Work instructions ->
Leave the pictures behind and repeat all the entries exactly.

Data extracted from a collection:

────

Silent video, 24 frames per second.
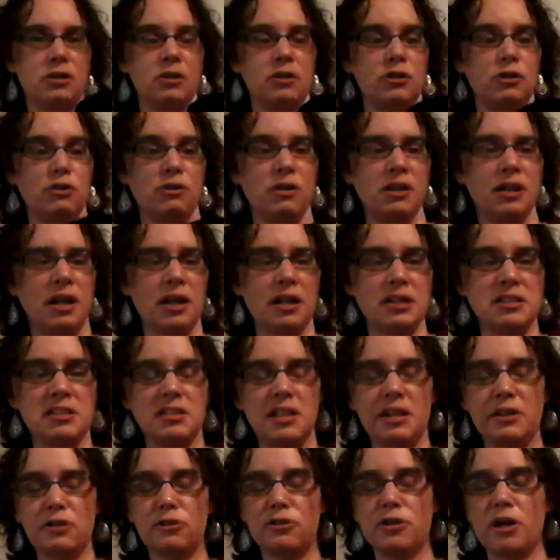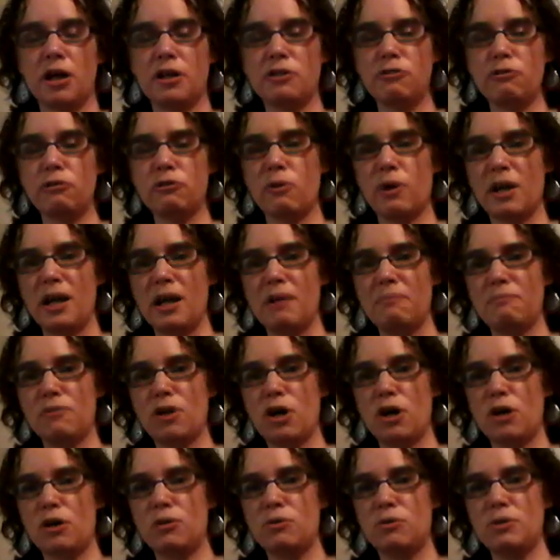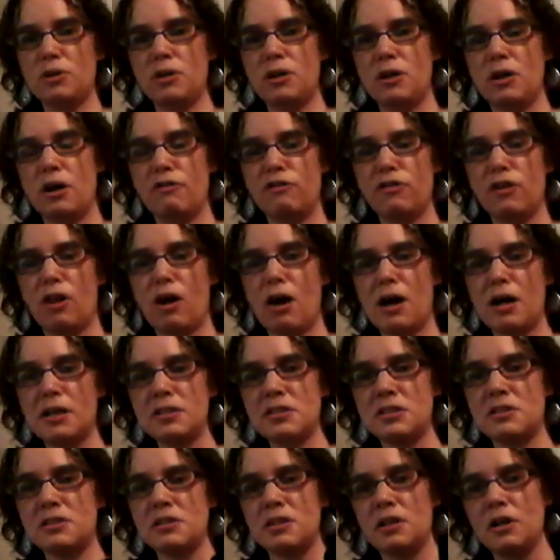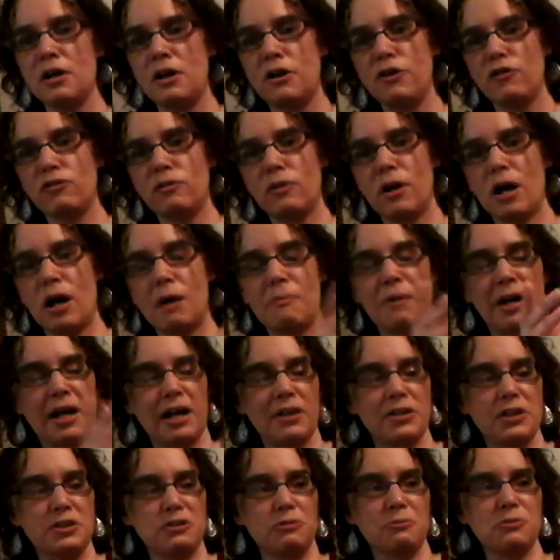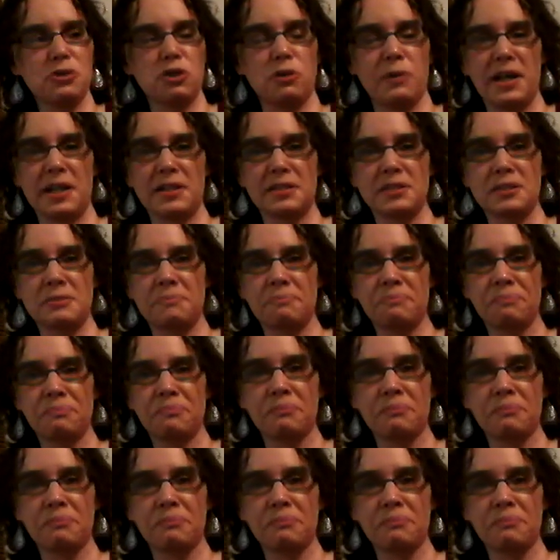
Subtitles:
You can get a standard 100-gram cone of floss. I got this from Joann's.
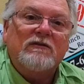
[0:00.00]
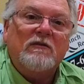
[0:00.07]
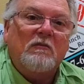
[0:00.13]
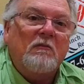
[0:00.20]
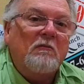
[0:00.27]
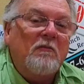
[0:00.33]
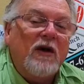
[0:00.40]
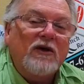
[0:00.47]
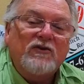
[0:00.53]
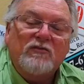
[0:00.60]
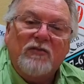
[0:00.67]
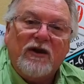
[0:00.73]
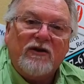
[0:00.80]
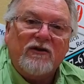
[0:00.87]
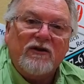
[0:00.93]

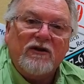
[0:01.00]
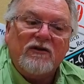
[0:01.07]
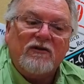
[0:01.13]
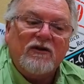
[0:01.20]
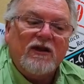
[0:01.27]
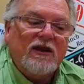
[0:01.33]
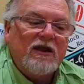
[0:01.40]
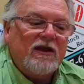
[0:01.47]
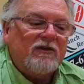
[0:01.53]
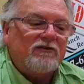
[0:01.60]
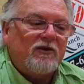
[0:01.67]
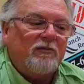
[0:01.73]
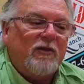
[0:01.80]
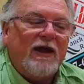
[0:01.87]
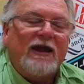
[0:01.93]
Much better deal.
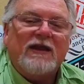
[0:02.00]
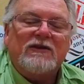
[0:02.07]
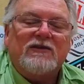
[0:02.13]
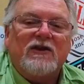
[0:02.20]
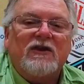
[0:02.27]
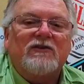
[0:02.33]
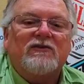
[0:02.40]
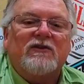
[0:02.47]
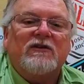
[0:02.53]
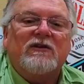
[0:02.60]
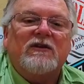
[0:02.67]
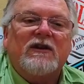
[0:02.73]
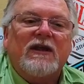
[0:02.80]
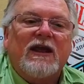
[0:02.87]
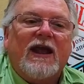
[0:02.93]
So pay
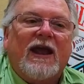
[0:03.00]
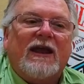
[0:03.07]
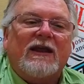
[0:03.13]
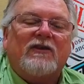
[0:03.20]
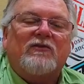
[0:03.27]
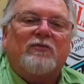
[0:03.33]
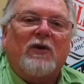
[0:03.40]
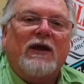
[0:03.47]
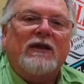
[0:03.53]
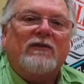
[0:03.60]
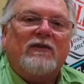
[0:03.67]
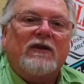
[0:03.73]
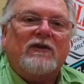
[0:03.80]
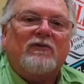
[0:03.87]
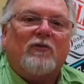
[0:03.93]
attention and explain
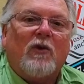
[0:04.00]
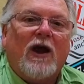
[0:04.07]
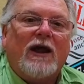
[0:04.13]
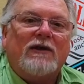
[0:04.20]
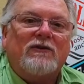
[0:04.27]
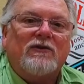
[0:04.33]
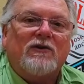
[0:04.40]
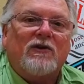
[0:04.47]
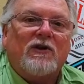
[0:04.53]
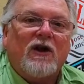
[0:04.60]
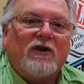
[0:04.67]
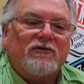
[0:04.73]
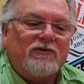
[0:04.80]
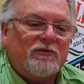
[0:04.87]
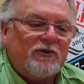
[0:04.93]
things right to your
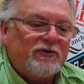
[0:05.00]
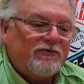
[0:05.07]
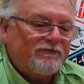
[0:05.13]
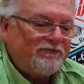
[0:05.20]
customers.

────

Exercise answer ->
Silent video, 24 frames per second.
Subtitles:
You can get a standard 100-gram cone of floss. I got this from Joann's.
[0:00.00]
[0:00.07]
[0:00.13]
[0:00.20]
[0:00.27]
[0:00.33]
[0:00.40]
[0:00.47]
[0:00.53]
[0:00.60]
[0:00.67]
[0:00.73]
[0:00.80]
[0:00.87]
[0:00.93]

[0:01.00]
[0:01.07]
[0:01.13]
[0:01.20]
[0:01.27]
[0:01.33]
[0:01.40]
[0:01.47]
[0:01.53]
[0:01.60]
[0:01.67]
[0:01.73]
[0:01.80]
[0:01.87]
[0:01.93]
Much better deal.
[0:02.00]
[0:02.07]
[0:02.13]
[0:02.20]
[0:02.27]
[0:02.33]
[0:02.40]
[0:02.47]
[0:02.53]
[0:02.60]
[0:02.67]
[0:02.73]
[0:02.80]
[0:02.87]
[0:02.93]
So pay
[0:03.00]
[0:03.07]
[0:03.13]
[0:03.20]
[0:03.27]
[0:03.33]
[0:03.40]
[0:03.47]
[0:03.53]
[0:03.60]
[0:03.67]
[0:03.73]
[0:03.80]
[0:03.87]
[0:03.93]
attention and explain
[0:04.00]
[0:04.07]
[0:04.13]
[0:04.20]
[0:04.27]
[0:04.33]
[0:04.40]
[0:04.47]
[0:04.53]
[0:04.60]
[0:04.67]
[0:04.73]
[0:04.80]
[0:04.87]
[0:04.93]
things right to your
[0:05.00]
[0:05.07]
[0:05.13]
[0:05.20]
customers.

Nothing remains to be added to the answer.